The error magically goes away. I found that solution on StackOverflow. It wasn't a horrible process once I found the couple of gotcha's, so don't be afraid to ditch WordPress!
Hi Mark,
I like your article on Zinnia :), but I think that I need to add a complement of informations.
Your installation and customization processes are too complicated.
Normaly once the installation of Zinnia done, check that the application is accessible in the PYTHON_PATH.
$ python manage.py shell
>>> import zinnia
>>> zinnia
... <module 'zinnia' from '.../zinnia/__init__.pyc'>
So you don't have to make a copy or a symlink of Zinnia's code.

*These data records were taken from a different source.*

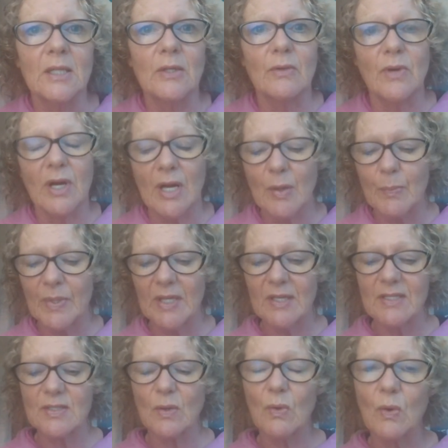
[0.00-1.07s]
right
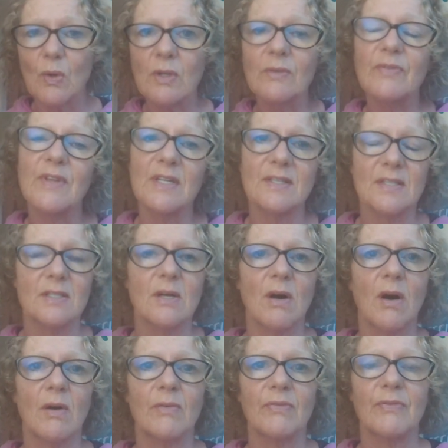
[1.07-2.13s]
because all of this
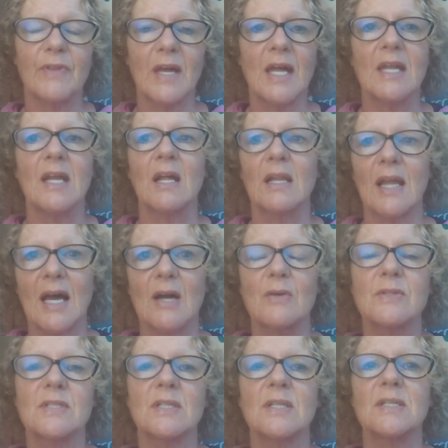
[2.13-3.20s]
stuff then
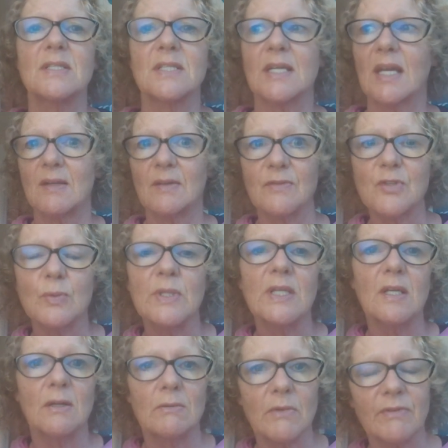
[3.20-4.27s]
allows us to of
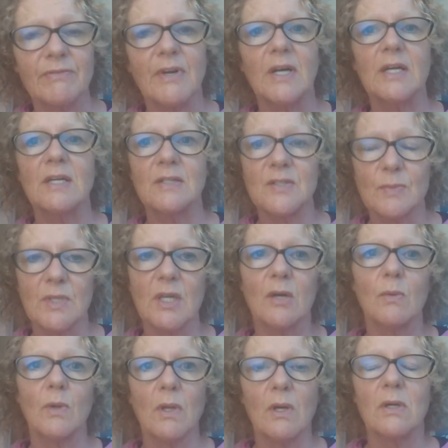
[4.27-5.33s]
tweak and refine as we
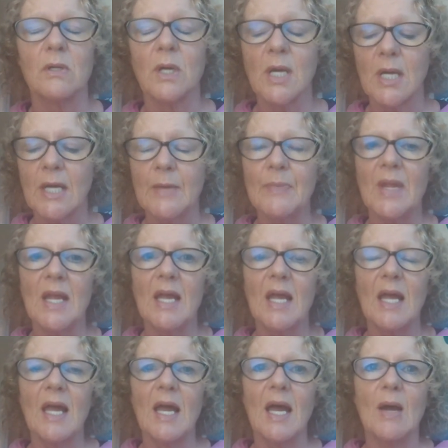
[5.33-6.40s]
go along
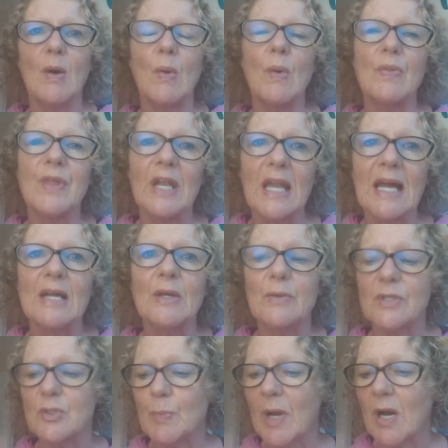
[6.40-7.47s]
the
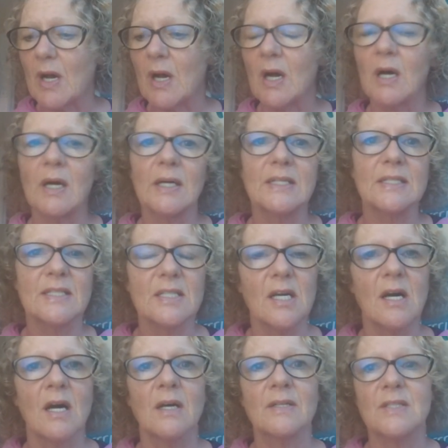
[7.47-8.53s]
language part
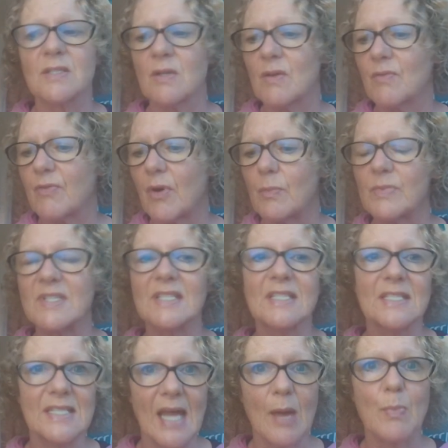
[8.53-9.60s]
starts from
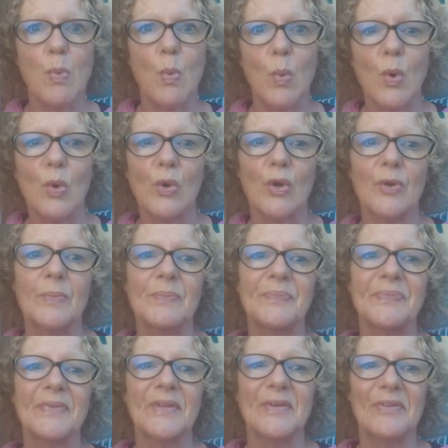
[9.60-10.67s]
step one
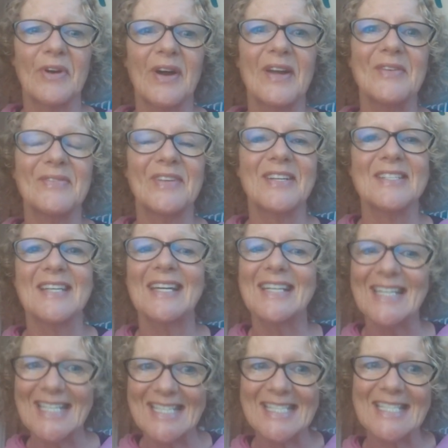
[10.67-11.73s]
right because i
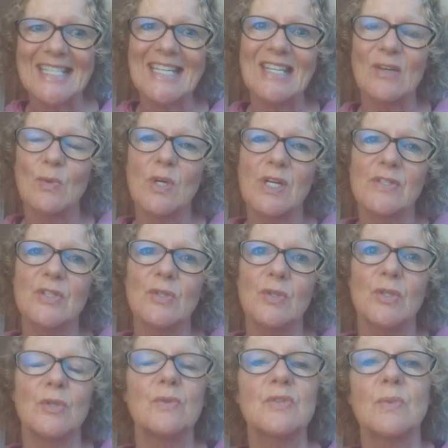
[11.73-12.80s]
can see the words you
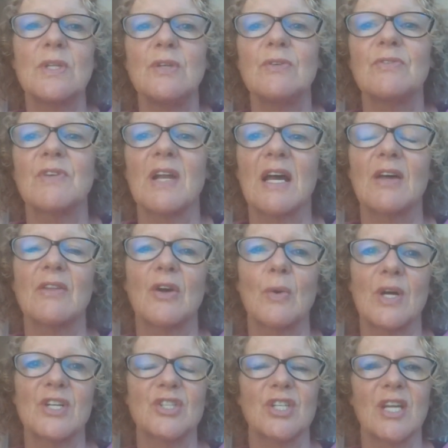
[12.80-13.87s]
use when you fill out the
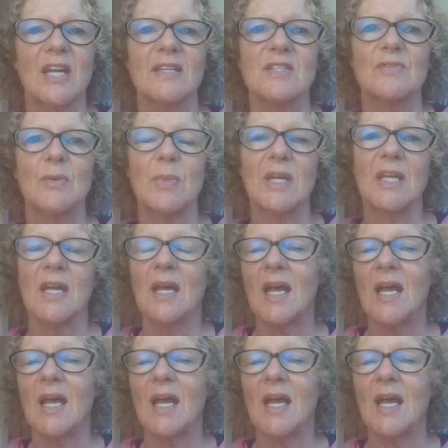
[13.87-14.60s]
questionnaires for me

Secondly if you want to customize the templates of the blog to change the look and feel, you don't have to modify the source of Zinnia. (If you have to do it so, we cannot say that is a generic and reusable app).
You simply have to put your customized templates in a directory linked by the TEMPLATE_DIRS setting of your django project if you have enabled the 'filesystem' template loader.
More informations at :
http://docs.djangoproject.com/en/1.3/ref/templates/api/#loading-templates
So if you want to change the template of the detailed view of an entry, copy the 'zinnia/entry_detail.html' template bundled in Zinnia and paste it at this place for example :TEMPLATE_DIRS[0]zinnia/. Your modifications should be visible directly.
About the wordpress export file, this error occurs only from exports coming from wordpress.com. If you have your own instance of wordpress, it should be OK.
Julien, thanks for the response. You're 100% correct, your way is far easier!
I uninstalled django-blog-zinnia, removed all of the zinnia folders in my project and went through the reinstall process:
pip install django-blog-zinnia
I put the apps back in my settings.py file:
'tagging', #zinnia
'mptt', #zinnia
'zinnia', #zinnia
I copied /site-packages/zinnia/media/zinnia folder to my /media folder and added "ZINNIA_MEDIA_URL = "/media/zinnia/" to my settings.py file.
Then I added a zinnia folder to my templates folder that's specfied by TEMPLATE_DIRS in settings.py. I overrode two files in there, skeleton.html, to update some text and entry_detail.html to add the linebreaks filter to the comments section, {{ comment.comment|linebreaks }}.
Thanks again for your support and great software!